Work instructions
Your answer must be the full set of entries, reproduced exactly.
_ _ _ _ _
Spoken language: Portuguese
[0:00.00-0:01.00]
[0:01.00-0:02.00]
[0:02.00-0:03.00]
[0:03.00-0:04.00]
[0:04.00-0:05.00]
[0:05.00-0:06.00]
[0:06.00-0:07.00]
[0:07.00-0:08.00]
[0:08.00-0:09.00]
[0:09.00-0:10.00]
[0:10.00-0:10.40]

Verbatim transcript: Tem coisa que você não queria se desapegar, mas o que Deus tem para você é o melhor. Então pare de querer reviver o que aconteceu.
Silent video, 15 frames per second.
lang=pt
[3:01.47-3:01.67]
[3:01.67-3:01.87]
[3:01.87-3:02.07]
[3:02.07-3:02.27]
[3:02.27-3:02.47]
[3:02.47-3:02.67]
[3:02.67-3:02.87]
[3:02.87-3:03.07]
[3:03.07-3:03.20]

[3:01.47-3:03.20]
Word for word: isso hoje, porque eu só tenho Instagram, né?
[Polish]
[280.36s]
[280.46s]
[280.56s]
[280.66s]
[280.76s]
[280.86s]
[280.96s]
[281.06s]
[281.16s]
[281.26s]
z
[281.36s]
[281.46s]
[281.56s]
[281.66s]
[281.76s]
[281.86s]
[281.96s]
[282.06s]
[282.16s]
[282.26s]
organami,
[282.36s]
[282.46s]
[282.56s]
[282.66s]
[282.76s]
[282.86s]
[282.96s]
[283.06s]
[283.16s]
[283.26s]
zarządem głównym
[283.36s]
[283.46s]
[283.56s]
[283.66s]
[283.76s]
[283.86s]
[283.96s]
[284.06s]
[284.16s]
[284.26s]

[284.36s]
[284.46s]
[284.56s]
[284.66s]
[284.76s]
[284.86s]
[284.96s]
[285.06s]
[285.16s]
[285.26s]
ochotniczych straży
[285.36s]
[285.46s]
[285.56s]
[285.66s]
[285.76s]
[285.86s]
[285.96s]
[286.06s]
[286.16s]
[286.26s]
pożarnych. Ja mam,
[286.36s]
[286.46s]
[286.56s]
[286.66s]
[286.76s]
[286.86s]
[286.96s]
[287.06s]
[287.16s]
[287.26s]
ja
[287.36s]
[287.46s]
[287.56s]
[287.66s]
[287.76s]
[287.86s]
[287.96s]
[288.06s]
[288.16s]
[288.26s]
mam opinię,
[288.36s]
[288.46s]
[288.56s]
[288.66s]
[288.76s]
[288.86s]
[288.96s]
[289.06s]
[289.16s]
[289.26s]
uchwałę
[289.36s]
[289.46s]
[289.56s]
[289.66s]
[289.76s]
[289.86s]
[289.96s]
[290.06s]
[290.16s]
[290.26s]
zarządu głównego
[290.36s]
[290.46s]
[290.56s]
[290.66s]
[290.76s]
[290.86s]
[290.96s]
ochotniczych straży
_ _ _ _ _
Solution to this exercise
Spoken language: Portuguese
[0:00.00-0:01.00]
[0:01.00-0:02.00]
[0:02.00-0:03.00]
[0:03.00-0:04.00]
[0:04.00-0:05.00]
[0:05.00-0:06.00]
[0:06.00-0:07.00]
[0:07.00-0:08.00]
[0:08.00-0:09.00]
[0:09.00-0:10.00]
[0:10.00-0:10.40]

Verbatim transcript: Tem coisa que você não queria se desapegar, mas o que Deus tem para você é o melhor. Então pare de querer reviver o que aconteceu.
Silent video, 15 frames per second.
lang=pt
[3:01.47-3:01.67]
[3:01.67-3:01.87]
[3:01.87-3:02.07]
[3:02.07-3:02.27]
[3:02.27-3:02.47]
[3:02.47-3:02.67]
[3:02.67-3:02.87]
[3:02.87-3:03.07]
[3:03.07-3:03.20]

[3:01.47-3:03.20]
Word for word: isso hoje, porque eu só tenho Instagram, né?
[Polish]
[280.36s]
[280.46s]
[280.56s]
[280.66s]
[280.76s]
[280.86s]
[280.96s]
[281.06s]
[281.16s]
[281.26s]
z
[281.36s]
[281.46s]
[281.56s]
[281.66s]
[281.76s]
[281.86s]
[281.96s]
[282.06s]
[282.16s]
[282.26s]
organami,
[282.36s]
[282.46s]
[282.56s]
[282.66s]
[282.76s]
[282.86s]
[282.96s]
[283.06s]
[283.16s]
[283.26s]
zarządem głównym
[283.36s]
[283.46s]
[283.56s]
[283.66s]
[283.76s]
[283.86s]
[283.96s]
[284.06s]
[284.16s]
[284.26s]

[284.36s]
[284.46s]
[284.56s]
[284.66s]
[284.76s]
[284.86s]
[284.96s]
[285.06s]
[285.16s]
[285.26s]
ochotniczych straży
[285.36s]
[285.46s]
[285.56s]
[285.66s]
[285.76s]
[285.86s]
[285.96s]
[286.06s]
[286.16s]
[286.26s]
pożarnych. Ja mam,
[286.36s]
[286.46s]
[286.56s]
[286.66s]
[286.76s]
[286.86s]
[286.96s]
[287.06s]
[287.16s]
[287.26s]
ja
[287.36s]
[287.46s]
[287.56s]
[287.66s]
[287.76s]
[287.86s]
[287.96s]
[288.06s]
[288.16s]
[288.26s]
mam opinię,
[288.36s]
[288.46s]
[288.56s]
[288.66s]
[288.76s]
[288.86s]
[288.96s]
[289.06s]
[289.16s]
[289.26s]
uchwałę
[289.36s]
[289.46s]
[289.56s]
[289.66s]
[289.76s]
[289.86s]
[289.96s]
[290.06s]
[290.16s]
[290.26s]
zarządu głównego
[290.36s]
[290.46s]
[290.56s]
[290.66s]
[290.76s]
[290.86s]
[290.96s]
ochotniczych straży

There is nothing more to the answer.